Previously, as evidenced by some of the videos and photos I found, there had been an actual grave that stood above the road level
And above the grave there was a fancy marker sign that had read:
Nancy Kerlin Barnett
Born May 14, 1793 – Died Dec. 1, 1831
Married to William Barnett. Feb. 29, 1808 [I did the math, she was 14]
He was born Sept. 27, 1786 [he was 22]
[He?] Drowned in the Ohio River Sept. 24, 1854
William was the great, great, great grandson of Pocahontas and John Rolfe.
Daniel G. Doty, 1846-1934, protected his grandmother’s grave by staying here with his gun, while the county relocated this cemetery in order to build the road. A concrete slab was placed over the grave to protect the marker, Aug. 8, 1912.

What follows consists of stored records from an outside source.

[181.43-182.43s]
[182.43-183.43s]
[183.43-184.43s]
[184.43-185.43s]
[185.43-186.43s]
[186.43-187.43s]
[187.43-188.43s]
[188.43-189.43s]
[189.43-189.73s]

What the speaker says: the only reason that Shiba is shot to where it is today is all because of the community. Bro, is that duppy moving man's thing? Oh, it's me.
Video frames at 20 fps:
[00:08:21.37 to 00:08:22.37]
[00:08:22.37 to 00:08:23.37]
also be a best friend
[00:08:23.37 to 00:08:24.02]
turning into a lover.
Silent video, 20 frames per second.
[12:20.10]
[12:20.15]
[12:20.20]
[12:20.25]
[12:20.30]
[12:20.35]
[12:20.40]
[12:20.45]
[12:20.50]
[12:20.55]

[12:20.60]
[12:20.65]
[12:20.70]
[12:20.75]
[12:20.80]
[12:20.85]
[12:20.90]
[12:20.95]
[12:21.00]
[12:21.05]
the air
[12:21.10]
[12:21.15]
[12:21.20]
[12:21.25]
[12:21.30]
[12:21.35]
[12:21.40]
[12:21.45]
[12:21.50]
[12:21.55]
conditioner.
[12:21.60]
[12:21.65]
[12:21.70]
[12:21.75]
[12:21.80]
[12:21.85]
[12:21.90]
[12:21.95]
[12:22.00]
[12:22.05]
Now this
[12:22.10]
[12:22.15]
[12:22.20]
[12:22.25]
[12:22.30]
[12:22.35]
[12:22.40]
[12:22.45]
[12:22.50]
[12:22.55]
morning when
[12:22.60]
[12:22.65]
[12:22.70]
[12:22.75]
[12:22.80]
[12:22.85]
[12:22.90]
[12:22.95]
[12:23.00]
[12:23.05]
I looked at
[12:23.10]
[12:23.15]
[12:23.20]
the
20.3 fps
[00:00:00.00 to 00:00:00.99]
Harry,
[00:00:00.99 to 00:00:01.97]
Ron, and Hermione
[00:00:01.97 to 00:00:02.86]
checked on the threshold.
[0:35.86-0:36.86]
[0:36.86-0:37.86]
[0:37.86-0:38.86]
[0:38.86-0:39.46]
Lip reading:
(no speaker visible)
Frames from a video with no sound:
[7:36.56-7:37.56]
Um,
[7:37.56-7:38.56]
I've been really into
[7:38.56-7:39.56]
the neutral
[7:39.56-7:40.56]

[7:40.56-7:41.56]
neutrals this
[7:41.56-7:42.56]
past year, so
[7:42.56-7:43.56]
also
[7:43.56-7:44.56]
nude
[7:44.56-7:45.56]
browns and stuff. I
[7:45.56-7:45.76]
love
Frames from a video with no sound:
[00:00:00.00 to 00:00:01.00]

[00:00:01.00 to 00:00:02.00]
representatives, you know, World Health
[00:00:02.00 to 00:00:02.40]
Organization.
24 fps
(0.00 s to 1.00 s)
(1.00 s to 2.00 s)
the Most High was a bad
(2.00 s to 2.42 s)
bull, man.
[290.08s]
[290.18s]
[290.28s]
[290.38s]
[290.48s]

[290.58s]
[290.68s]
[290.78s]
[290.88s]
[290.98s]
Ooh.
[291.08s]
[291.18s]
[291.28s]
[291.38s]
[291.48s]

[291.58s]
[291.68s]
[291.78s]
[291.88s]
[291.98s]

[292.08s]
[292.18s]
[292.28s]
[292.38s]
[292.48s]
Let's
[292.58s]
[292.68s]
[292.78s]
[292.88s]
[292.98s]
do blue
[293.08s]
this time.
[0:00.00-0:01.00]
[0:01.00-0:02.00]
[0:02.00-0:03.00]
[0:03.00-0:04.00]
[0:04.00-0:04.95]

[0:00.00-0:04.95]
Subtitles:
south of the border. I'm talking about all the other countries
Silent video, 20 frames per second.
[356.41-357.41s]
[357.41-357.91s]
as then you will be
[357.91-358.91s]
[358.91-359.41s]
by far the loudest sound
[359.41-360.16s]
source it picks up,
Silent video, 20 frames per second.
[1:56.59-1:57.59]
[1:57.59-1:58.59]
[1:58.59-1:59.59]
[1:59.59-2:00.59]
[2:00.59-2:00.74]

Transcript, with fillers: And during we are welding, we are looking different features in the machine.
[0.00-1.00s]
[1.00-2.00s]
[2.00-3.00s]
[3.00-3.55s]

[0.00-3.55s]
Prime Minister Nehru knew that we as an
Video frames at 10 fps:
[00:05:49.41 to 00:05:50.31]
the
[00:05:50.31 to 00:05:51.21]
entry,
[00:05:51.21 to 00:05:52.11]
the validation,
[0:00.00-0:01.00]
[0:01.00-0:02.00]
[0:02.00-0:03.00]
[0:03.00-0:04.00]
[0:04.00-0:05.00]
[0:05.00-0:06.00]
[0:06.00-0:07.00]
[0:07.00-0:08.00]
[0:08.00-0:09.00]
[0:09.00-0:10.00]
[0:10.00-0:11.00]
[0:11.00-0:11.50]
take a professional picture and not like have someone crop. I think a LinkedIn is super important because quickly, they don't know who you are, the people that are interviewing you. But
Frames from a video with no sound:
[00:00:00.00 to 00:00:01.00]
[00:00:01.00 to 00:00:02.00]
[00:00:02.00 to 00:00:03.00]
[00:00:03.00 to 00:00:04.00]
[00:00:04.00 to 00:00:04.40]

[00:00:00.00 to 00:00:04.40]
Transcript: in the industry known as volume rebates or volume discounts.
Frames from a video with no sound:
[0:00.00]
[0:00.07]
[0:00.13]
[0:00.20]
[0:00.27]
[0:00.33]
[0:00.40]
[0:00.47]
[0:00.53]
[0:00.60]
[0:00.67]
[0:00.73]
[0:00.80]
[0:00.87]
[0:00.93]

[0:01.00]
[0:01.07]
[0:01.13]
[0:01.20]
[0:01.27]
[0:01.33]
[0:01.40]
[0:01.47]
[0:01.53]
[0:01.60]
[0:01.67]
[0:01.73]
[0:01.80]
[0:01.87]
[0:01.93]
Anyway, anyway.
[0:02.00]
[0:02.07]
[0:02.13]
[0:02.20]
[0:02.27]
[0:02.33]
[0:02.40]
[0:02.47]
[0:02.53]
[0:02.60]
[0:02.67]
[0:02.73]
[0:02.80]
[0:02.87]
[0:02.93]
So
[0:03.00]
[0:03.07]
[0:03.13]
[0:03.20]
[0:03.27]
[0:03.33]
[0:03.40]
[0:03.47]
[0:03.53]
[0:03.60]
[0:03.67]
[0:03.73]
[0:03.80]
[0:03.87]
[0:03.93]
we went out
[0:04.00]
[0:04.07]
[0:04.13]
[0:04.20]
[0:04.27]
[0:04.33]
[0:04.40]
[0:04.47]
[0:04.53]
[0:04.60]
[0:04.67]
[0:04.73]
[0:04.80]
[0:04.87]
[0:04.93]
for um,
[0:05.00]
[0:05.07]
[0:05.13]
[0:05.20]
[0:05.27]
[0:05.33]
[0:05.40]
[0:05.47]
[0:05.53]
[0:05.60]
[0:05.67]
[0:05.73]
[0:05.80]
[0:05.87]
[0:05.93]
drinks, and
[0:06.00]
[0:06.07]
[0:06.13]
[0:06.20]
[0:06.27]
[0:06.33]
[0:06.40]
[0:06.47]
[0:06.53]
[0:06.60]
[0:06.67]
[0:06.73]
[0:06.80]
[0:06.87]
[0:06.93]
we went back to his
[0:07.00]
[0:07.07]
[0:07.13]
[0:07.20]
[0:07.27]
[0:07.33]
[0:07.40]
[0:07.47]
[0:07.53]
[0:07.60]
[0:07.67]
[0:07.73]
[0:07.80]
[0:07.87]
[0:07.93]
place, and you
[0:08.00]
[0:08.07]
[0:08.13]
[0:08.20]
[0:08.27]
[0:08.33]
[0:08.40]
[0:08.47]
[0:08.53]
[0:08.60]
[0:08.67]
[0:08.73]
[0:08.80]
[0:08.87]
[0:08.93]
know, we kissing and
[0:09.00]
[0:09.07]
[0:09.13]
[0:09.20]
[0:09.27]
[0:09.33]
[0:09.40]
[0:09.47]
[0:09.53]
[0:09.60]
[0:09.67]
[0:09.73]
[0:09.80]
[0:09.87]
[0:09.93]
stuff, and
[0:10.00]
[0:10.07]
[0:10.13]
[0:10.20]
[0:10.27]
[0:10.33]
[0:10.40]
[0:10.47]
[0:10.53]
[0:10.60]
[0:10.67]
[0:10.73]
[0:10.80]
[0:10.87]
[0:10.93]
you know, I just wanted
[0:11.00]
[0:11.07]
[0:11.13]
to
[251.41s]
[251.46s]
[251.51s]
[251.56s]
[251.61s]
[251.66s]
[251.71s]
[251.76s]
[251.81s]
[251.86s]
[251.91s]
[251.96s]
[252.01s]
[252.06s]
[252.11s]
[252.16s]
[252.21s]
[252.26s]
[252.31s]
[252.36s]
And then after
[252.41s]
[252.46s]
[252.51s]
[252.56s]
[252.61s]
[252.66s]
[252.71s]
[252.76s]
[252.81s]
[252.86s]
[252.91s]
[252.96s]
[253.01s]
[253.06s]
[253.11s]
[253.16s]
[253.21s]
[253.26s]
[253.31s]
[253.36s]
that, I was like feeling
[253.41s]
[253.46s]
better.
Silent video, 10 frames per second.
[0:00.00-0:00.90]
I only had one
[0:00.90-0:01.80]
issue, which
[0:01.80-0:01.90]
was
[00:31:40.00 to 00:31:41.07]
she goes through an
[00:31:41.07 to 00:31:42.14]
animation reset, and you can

[and then in much smaller type]
Erected in 1982, by Kenneth F. Blackwell
Great, great grandson [of Doty?], and his son
However, as evidenced by my photos, by the time I got there this had all been bull dozed flat (including the marker), and replaced by a far less interesting grave-marker embedded into a concrete lane divider — which granted, is arguably far more practical for the locals who drive by the place daily:
To my pleasure, however, I also discovered that the grave-site was a pokestop (I’m currently obsessed with Pokémon go), and it was the photo for that (another reason I love this game) that first allowed me to see the now missing sign and learn a bit more about how the surrounding cemetery had been moved.
NONE of this information was now available at the site!!!!!!
While I was sitting there, playing the game on my smartphone, figuring out where and wanted to go next, and reserving myself a hotel room for the night — God BLESS smartphones, anyone remember the hassle of tripdix from AAA back when they were printouts? — a local guy in a pickup truck drove by me, stopped, and said he was concerned that maybe I needed help. He seemed highly amused that ANYONE would be interested enough in the site to actually drive here intentionally — I honestly don’t think the county really considered the tourism possibilities when they restructured the area… there weren’t even any signs out on the main road leading to this location.
Later that night, when I had stopped for the night and started to write this blog post I was able to pull up more information about the site, such as how the site had been restored to meet current traffic needs
To some disturbing things they discovered when the archeologists from the local University had finished investigating it (they got WAY more than they were bargaining for … literally).
In fact, keeping in mind the story that the Daniel G. Doty had protected the grave with a shot gun, and refused to allow them to move it, you have got to wonder if maybe the family had previously committed some murders, and hidden the bodies in grandma’s grave… and he knew that, and THAT was why he was so crazy adamant about not allowing the body to moved.